- **WORK TO COMPLETE**: Keep every line in which "video" occurs and drop the rest of the data.

Source records:
* * * *
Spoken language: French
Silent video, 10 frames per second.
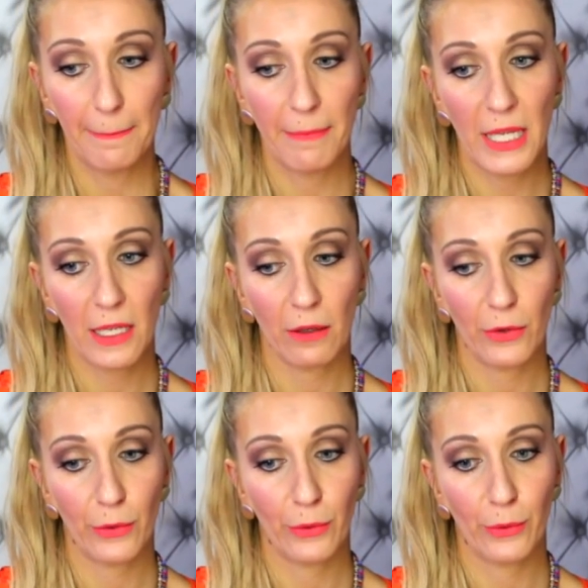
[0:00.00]

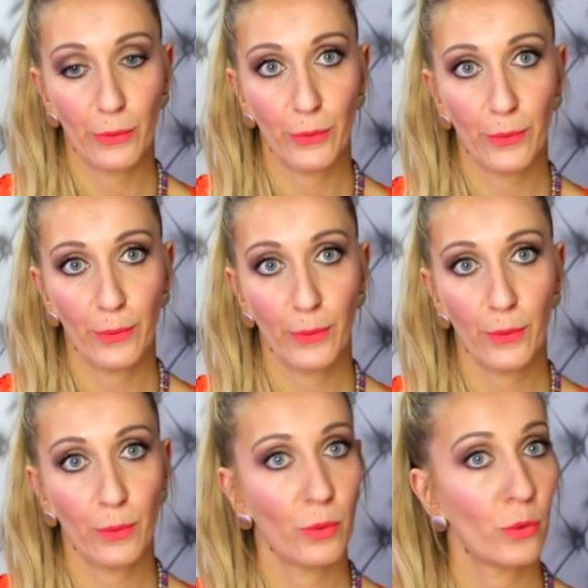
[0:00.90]
Mais
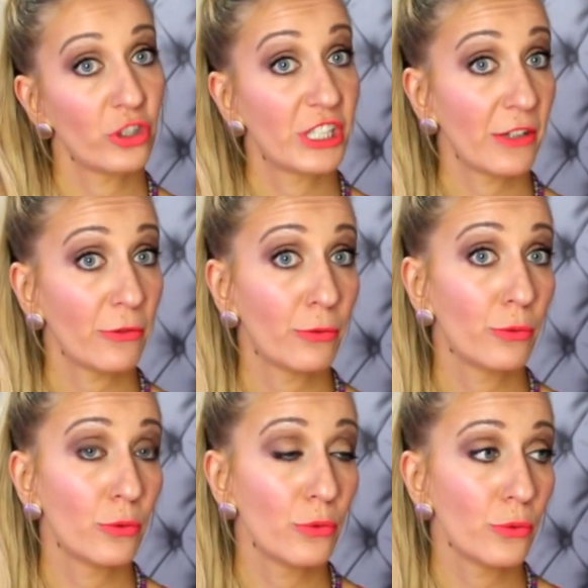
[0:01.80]
j'ai
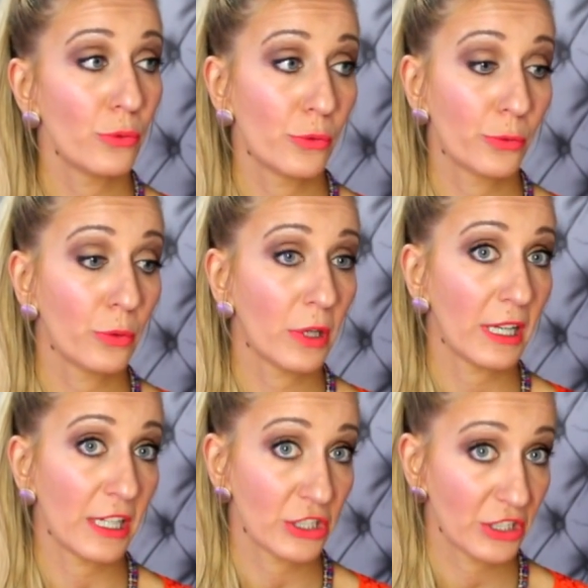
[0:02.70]
voulu une
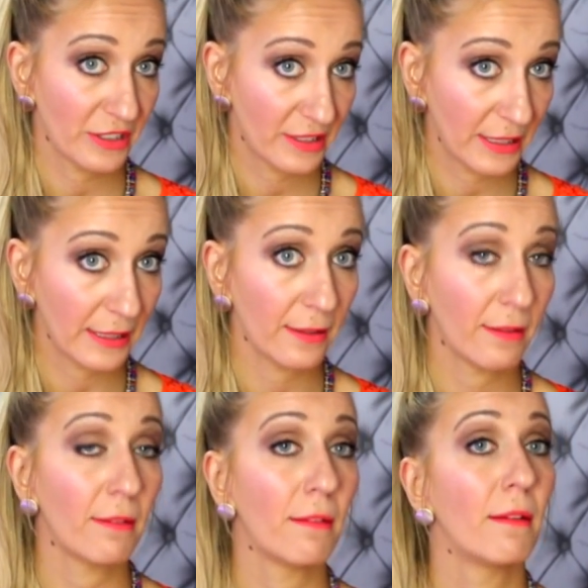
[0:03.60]
fois
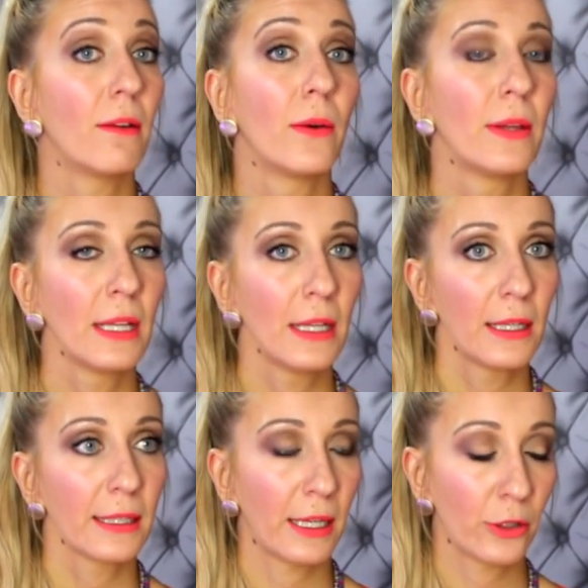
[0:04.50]
acheter
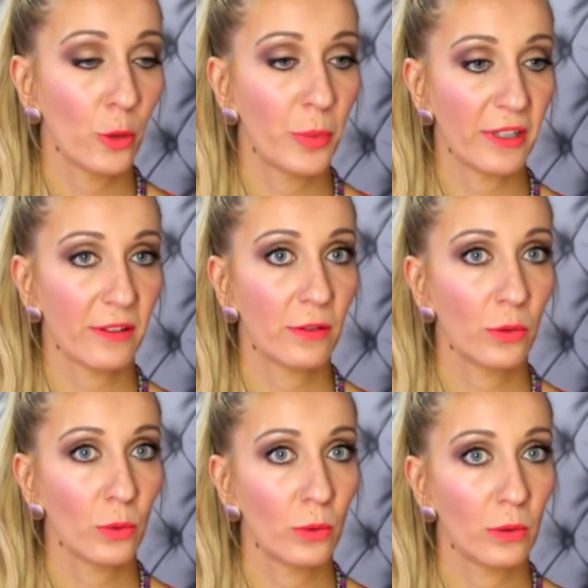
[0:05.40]
quelques
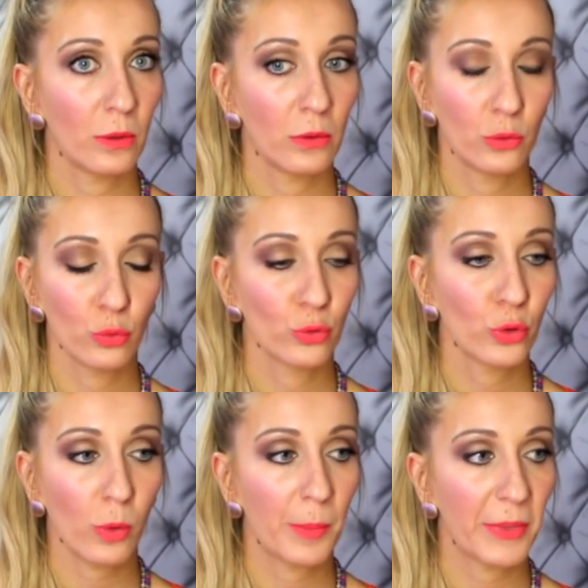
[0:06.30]
pinceaux, euh, donc
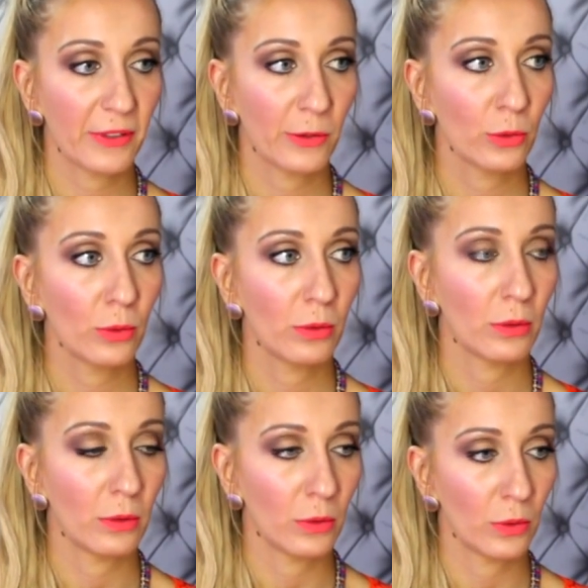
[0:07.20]
deux trois
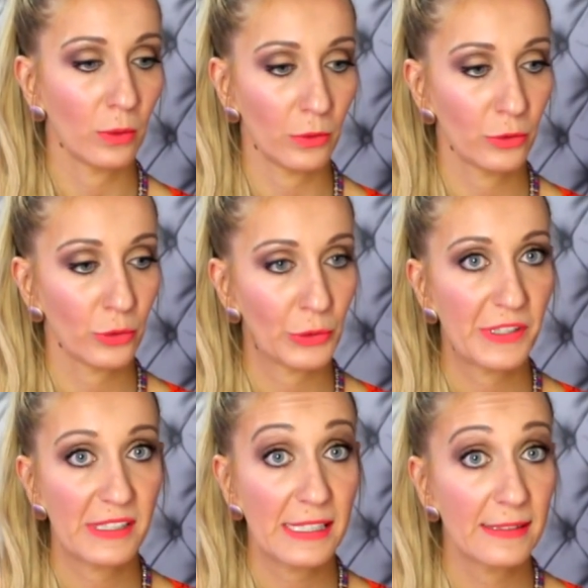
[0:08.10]
pinceaux euh, sur
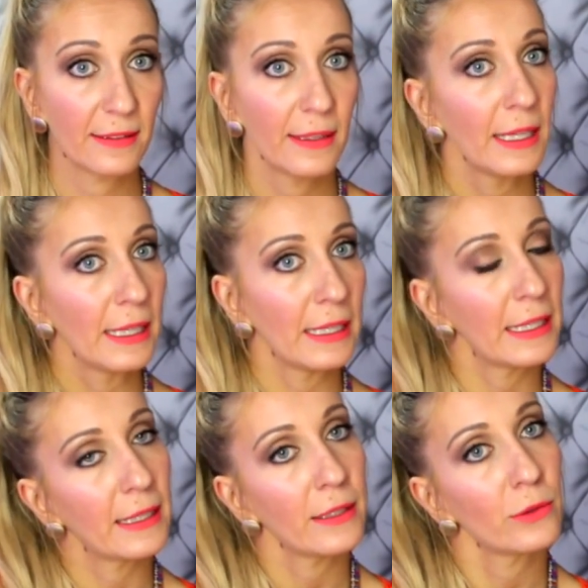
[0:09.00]
le site.
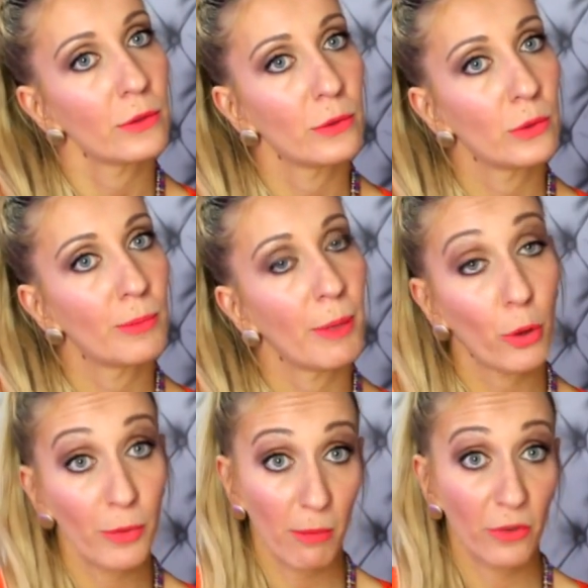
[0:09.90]
Et euh,
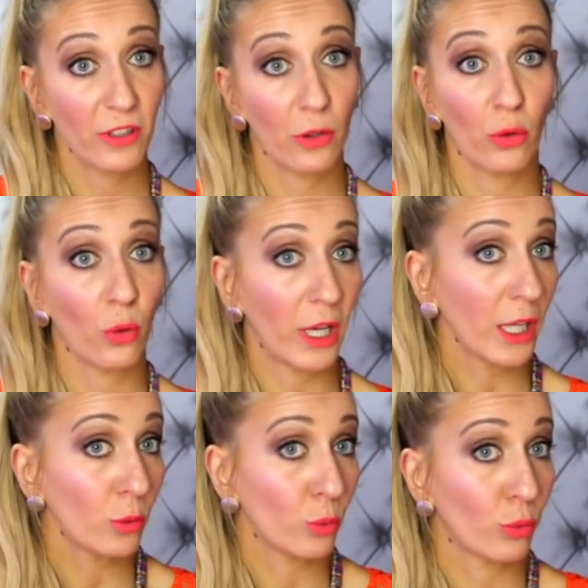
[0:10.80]
bah, premièrement, c'est en
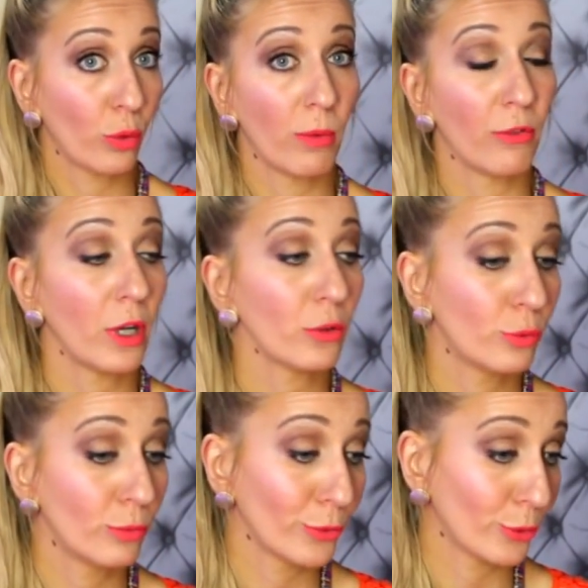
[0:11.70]
anglais, donc bah, voilà,
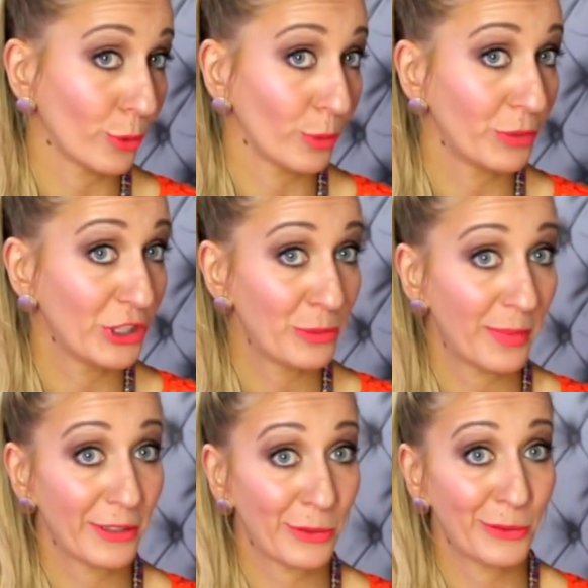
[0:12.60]
tout le monde
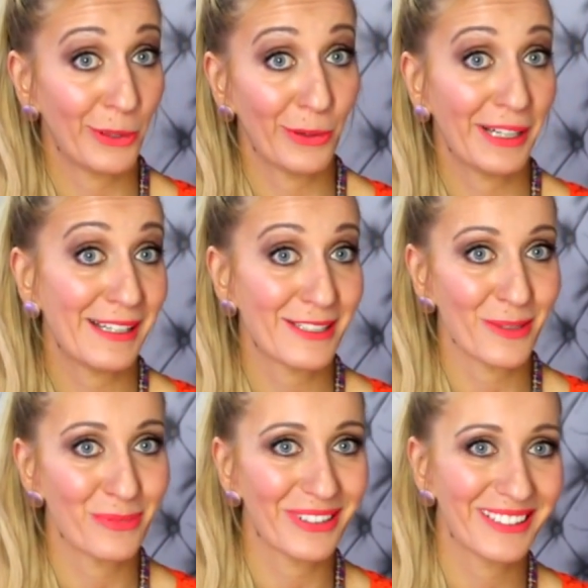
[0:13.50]
piche pas trop l'anglais à
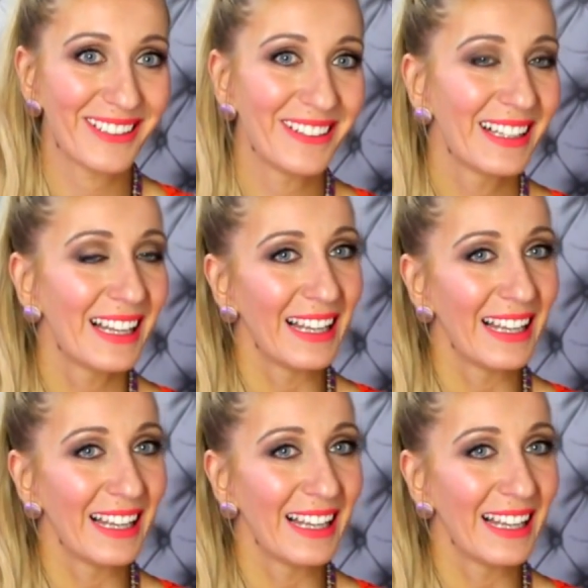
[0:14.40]
100%.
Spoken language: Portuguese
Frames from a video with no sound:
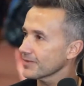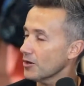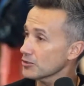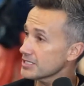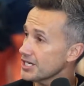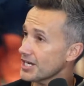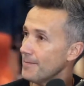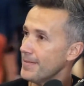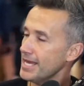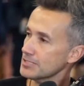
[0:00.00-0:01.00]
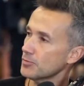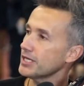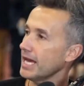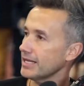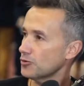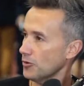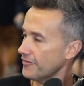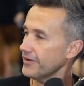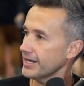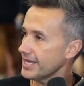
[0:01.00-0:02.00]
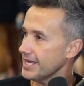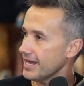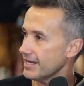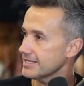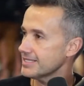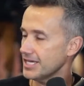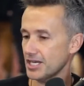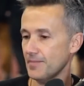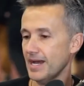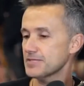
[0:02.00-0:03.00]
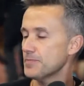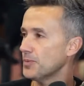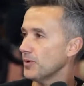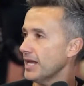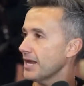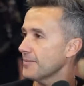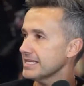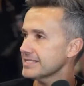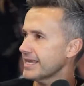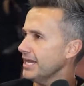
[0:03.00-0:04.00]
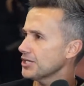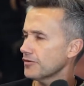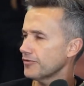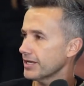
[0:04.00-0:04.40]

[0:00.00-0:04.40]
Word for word: Ou seja, mesmo que a tua franquia esteja mais popular, mais quente, ou foi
* * * *
- **SOLUTION TO THIS PROBLEM**:
Silent video, 10 frames per second.
Frames from a video with no sound:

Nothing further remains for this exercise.